2- “Art. 15. A relicitação do contrato de parceria será condicionada à celebração de termo aditivo com o atual contratado, do qual constarão, entre outros elementos julgados pertinentes pelo órgão ou pela entidade competente: (…) III – o compromisso arbitral entre as partes com previsão de submissão, à arbitragem ou a outro mecanismo privado de resolução de conflitos admitido na legislação aplicável, das questões que envolvam o cálculo das indenizações pelo órgão ou pela entidade competente, relativamente aos procedimentos estabelecidos por esta Lei”.

3- Com este espectro e abrangência, há uma expectativa em torno da edição de um Decreto federal que trará regramento geral sobre a arbitragem envolvendo a União Federal.

4- Sobre o tema, cf.
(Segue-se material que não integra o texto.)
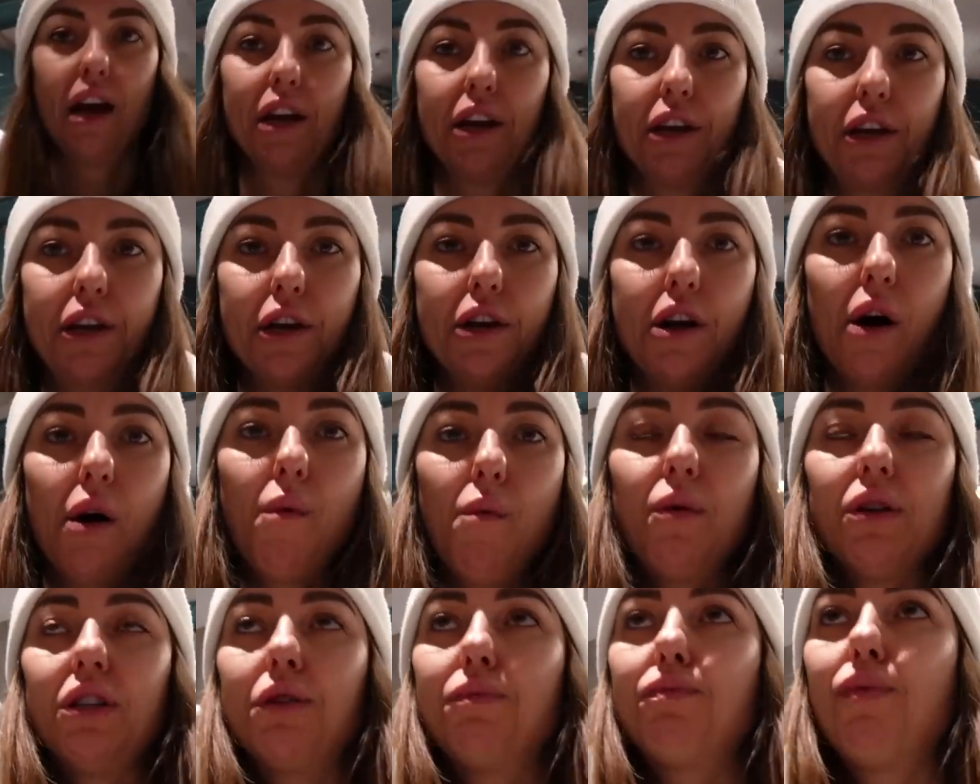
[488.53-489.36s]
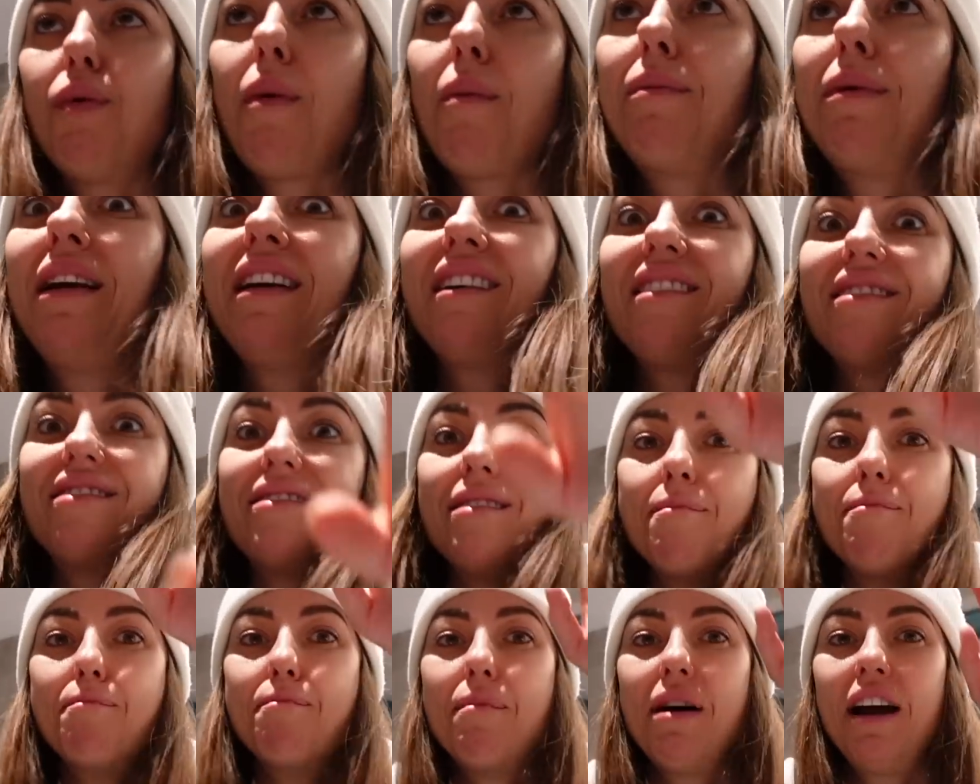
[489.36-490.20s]
You know what's probably
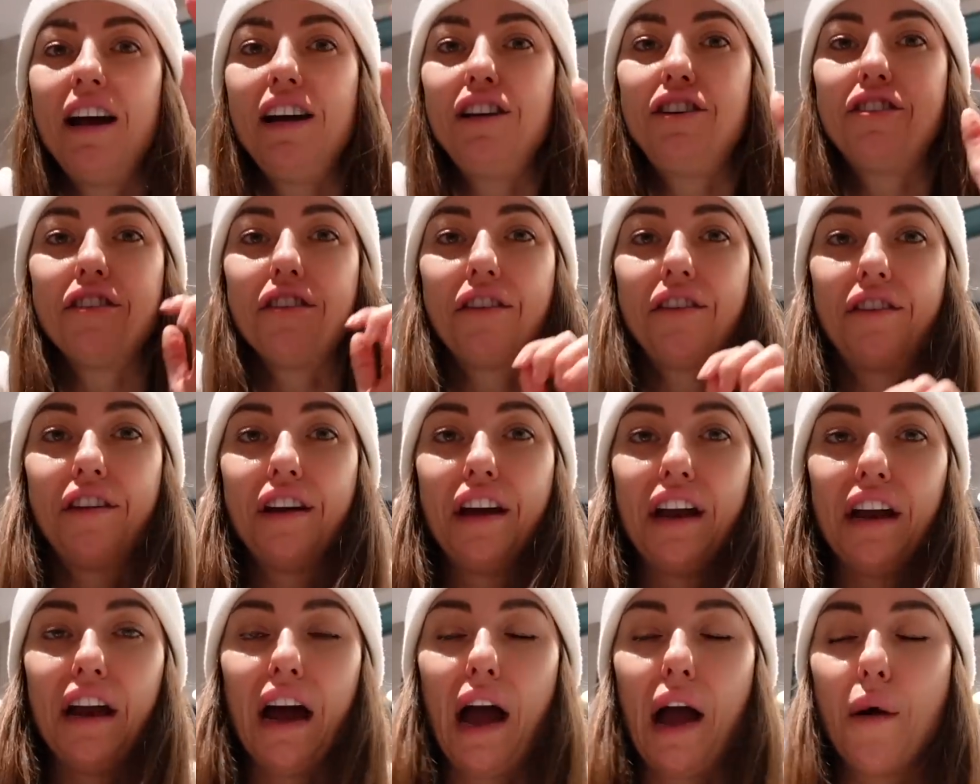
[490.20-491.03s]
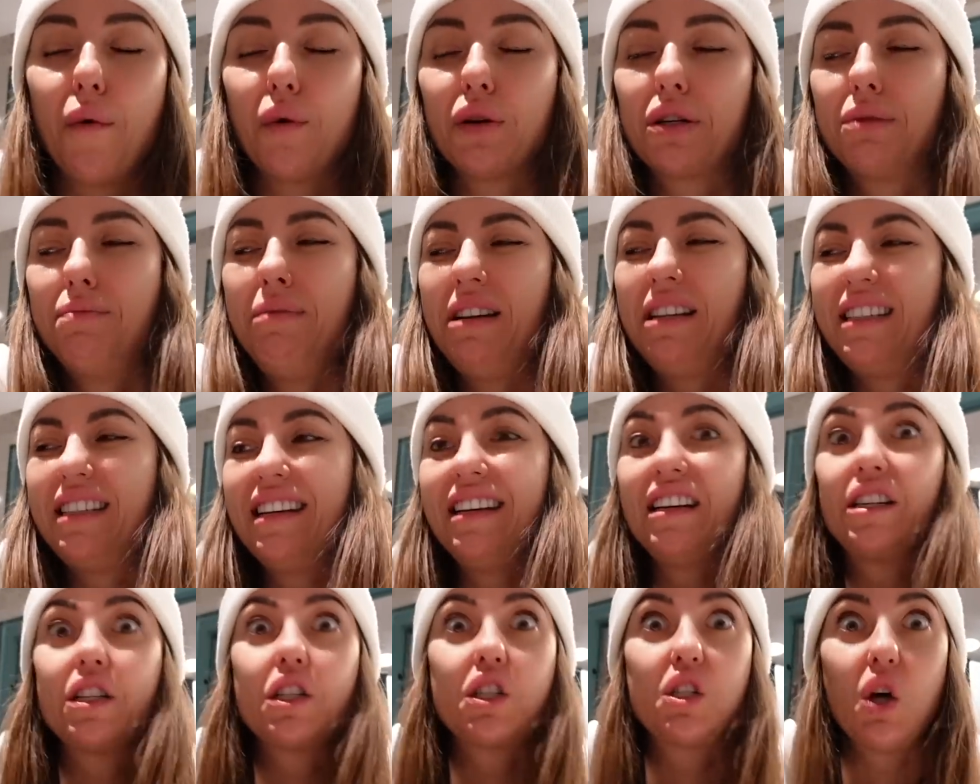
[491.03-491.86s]
the major thing I was
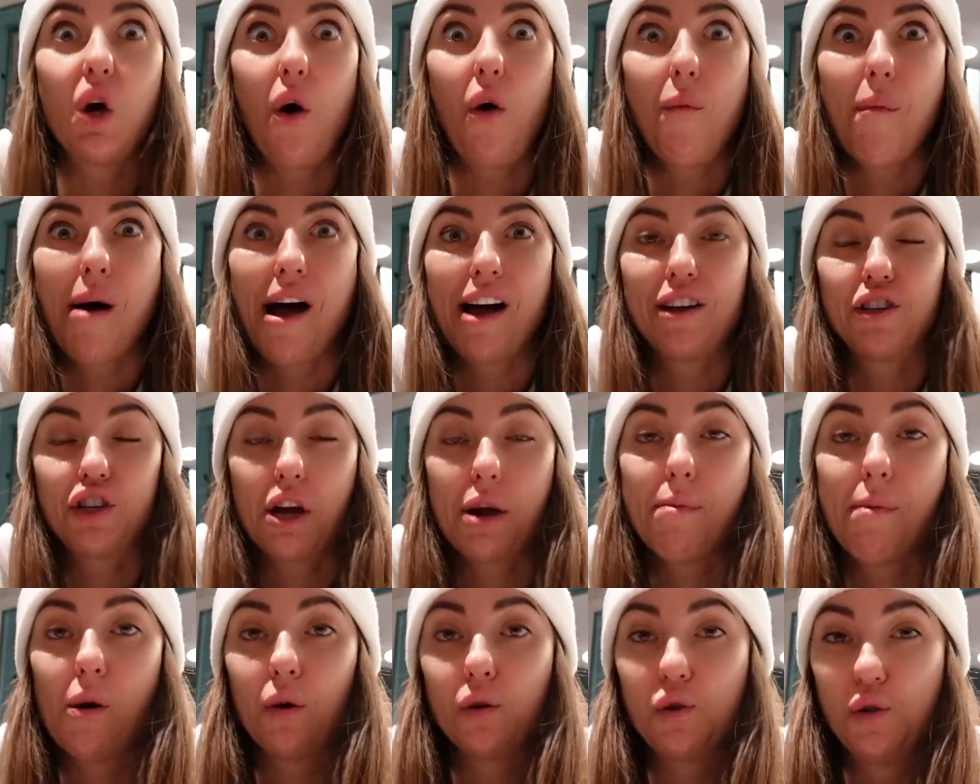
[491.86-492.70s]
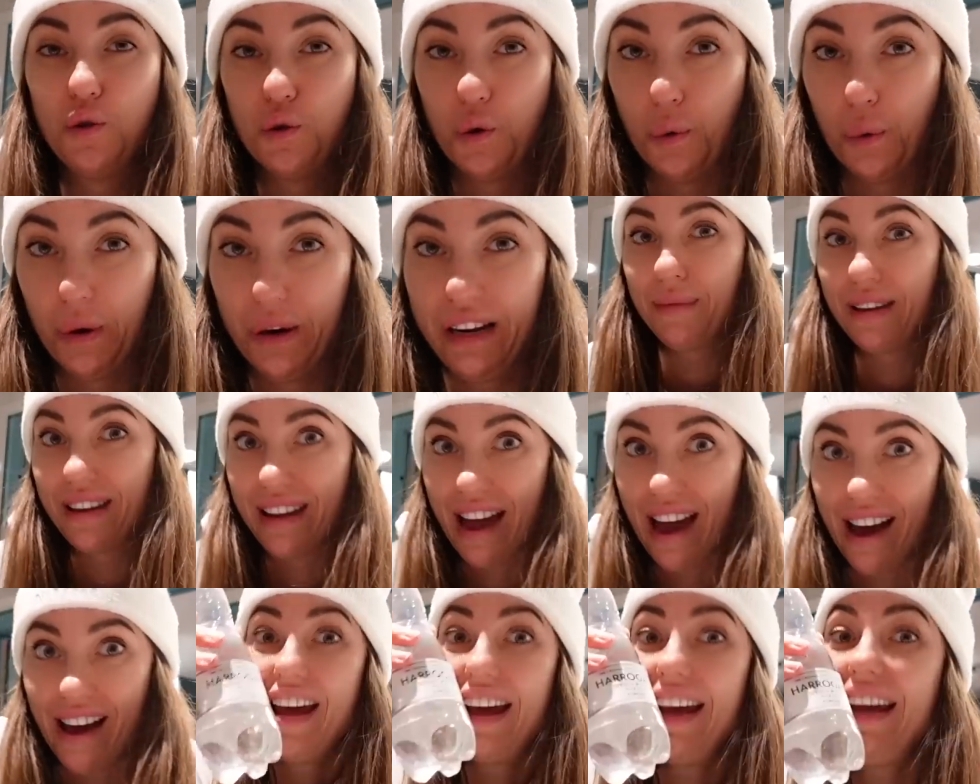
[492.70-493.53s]
missing so much about Norway?
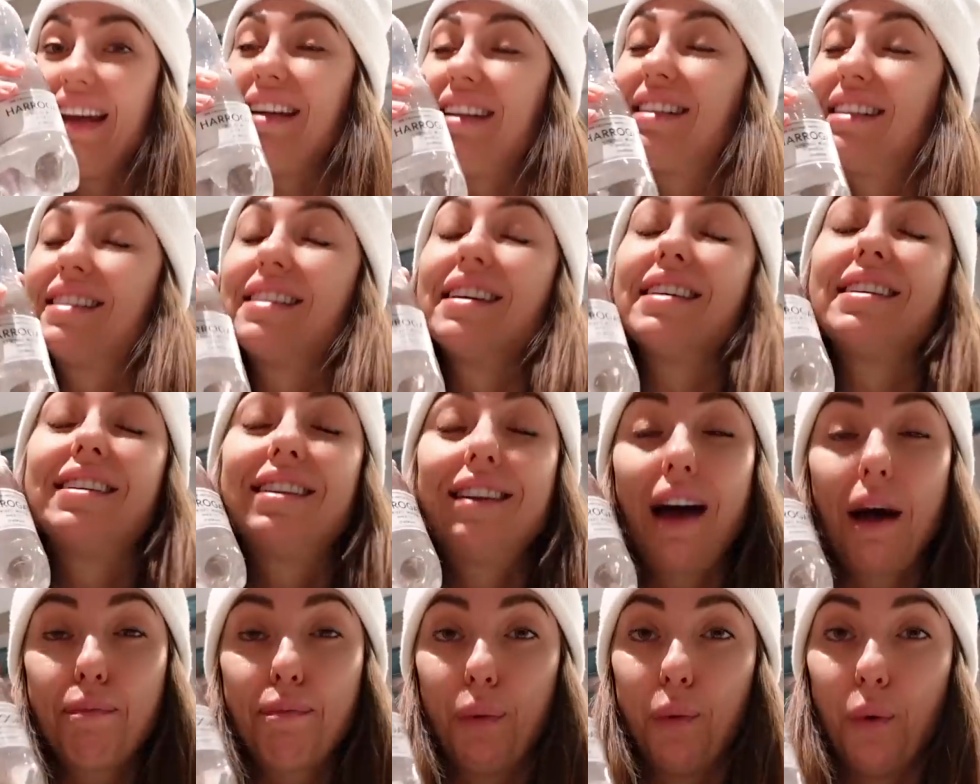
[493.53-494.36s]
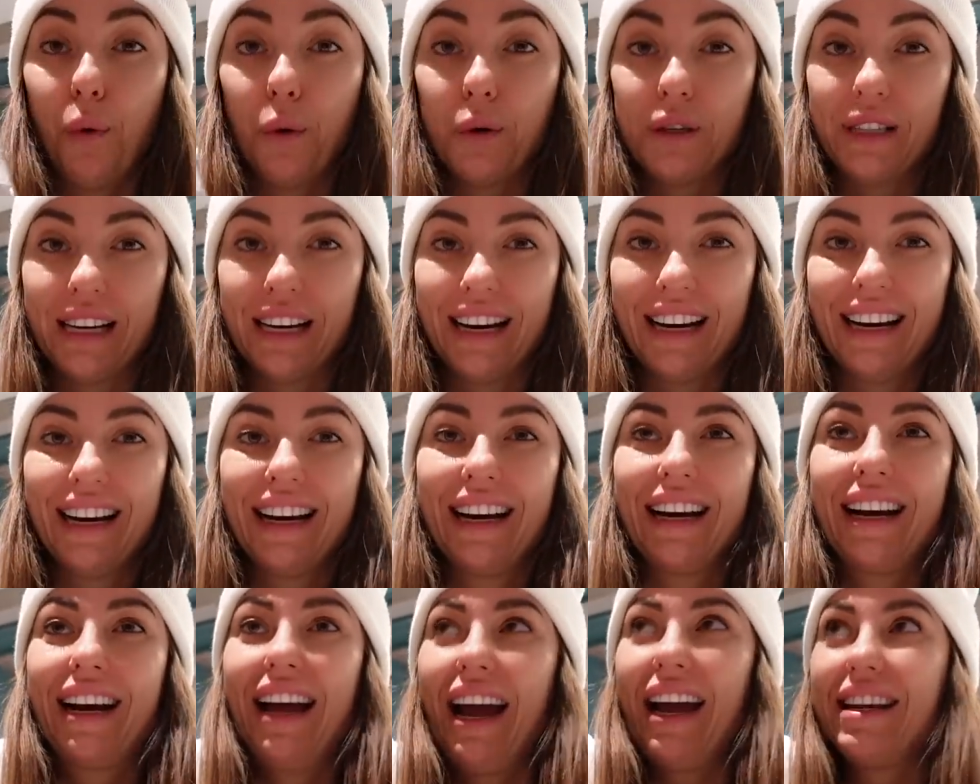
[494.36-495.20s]
Yeah, it's tap water.
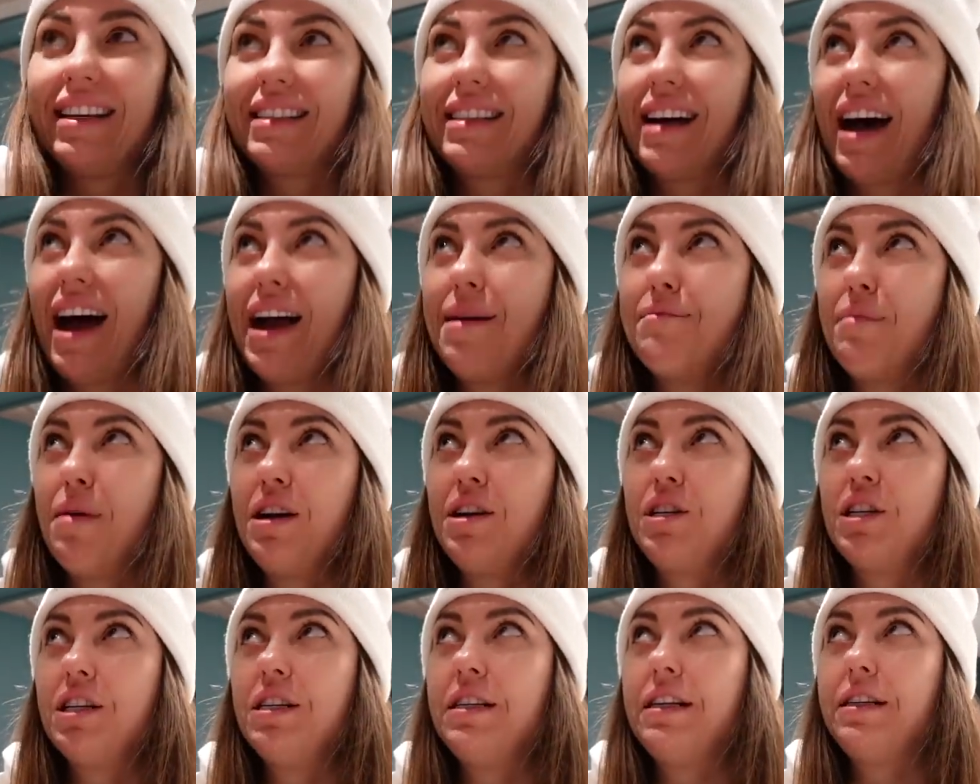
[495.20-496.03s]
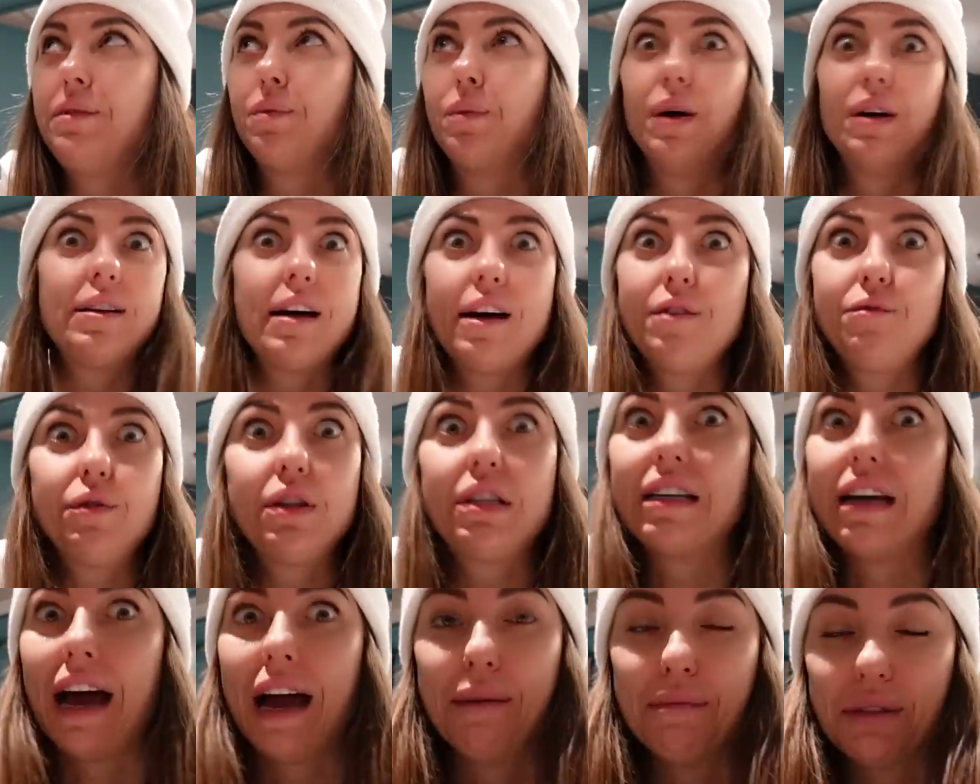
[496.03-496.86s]
Guys, I mentioned it
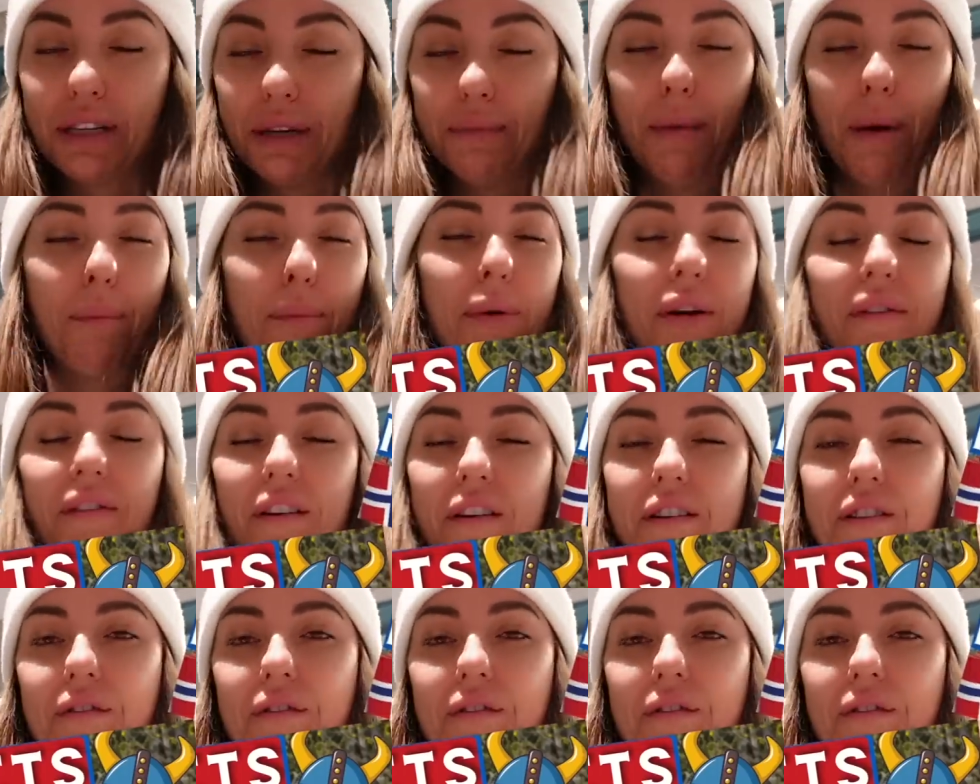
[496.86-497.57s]
100 times in my previous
JUNQUEIRA, André Rodrigues. Arbitragem nas Parcerias Público-Privadas: um estudo de caso. Belo Horizonte: Fórum, 2019. No prelo.
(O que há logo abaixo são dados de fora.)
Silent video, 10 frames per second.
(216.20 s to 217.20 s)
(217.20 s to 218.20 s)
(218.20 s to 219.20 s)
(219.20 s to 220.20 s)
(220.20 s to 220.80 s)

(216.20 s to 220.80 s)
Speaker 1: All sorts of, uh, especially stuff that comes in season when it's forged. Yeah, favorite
5- De aplicação corrente e global, embora não cogentes, sobre o tema existem as Diretrizes da International Bar Association, IBA Guidelines, sobre Conflitos de Interesses em Arbitragem Internacional, em sua versão de 2014, as quais veiculam uma série de regras e condutas que buscam fazer prevalecer a imparcialidade e a independência de árbitros e demais atores do sistema arbitral. Cf. https://www.ibanet.org/Document/Default.aspx?DocumentUid=e2fe5e72-eb14-4bba-b10d-d33dafee8918

6- ESTEFAM, Felipe. Cláusula arbitral e Administração Pública. Rio de Janeiro: Lumen Juris, 2019. No prelo.

7- Sugestão discutida com o Dr. André Rodrigues Junqueira, Procurador do Estado de SP e atual Coordenador da Assistência de Arbitragens da PGE-SP, a quem tive o prazer de orientar no Mestrado em Direito do Estado da Faculdade de Direito da USP.

8- Para aprofundar o tema, cf. OLIVEIRA, Gustavo Justino de. A Agenda da Arbitragem com a Administração Pública: “mais do mesmo” ou há espaço para inovação?. In: CONTRAPONTO JURÍDICO: posicionamentos divergentes sobre grandes temas do Direito. São Paulo: RT, 2018. p. 29-46.

9- Embora bem intencionada em seus fins, a Lei Complementar nº 144, de 24.07.2018, do Estado de Goiás, ao instituir a Câmara de Conciliação, Mediação e Arbitragem da Administração Estadual-CCMA – vinculada à estrutura organizacional da Procuradoria-Geral do Estado – veicula inúmeras regras de duvidosa constitucionalidade, sobretudo por trazer para dentro da estrutura da administração pública estadual o exercício da função arbitral, a qual reconhecidamente detém natureza jurisdicional – e jamais administrativa! – conforme já reconhecido pelo STF na Jurisprudência em Teses n. 122, item 9 (“A atividade desenvolvida no âmbito da arbitragem possui natureza jurisdicional, o que torna possível a existência de conflito de competência entre os juízos estatal e arbitral, cabendo ao Superior Tribunal de Justiça-STJ o seu julgamento”). Salvo melhor juízo, neste aspecto específico, a lei goiana representa um desincentivo ao uso adequado da arbitragem no setor público, e merece ser declarada inconstitucional.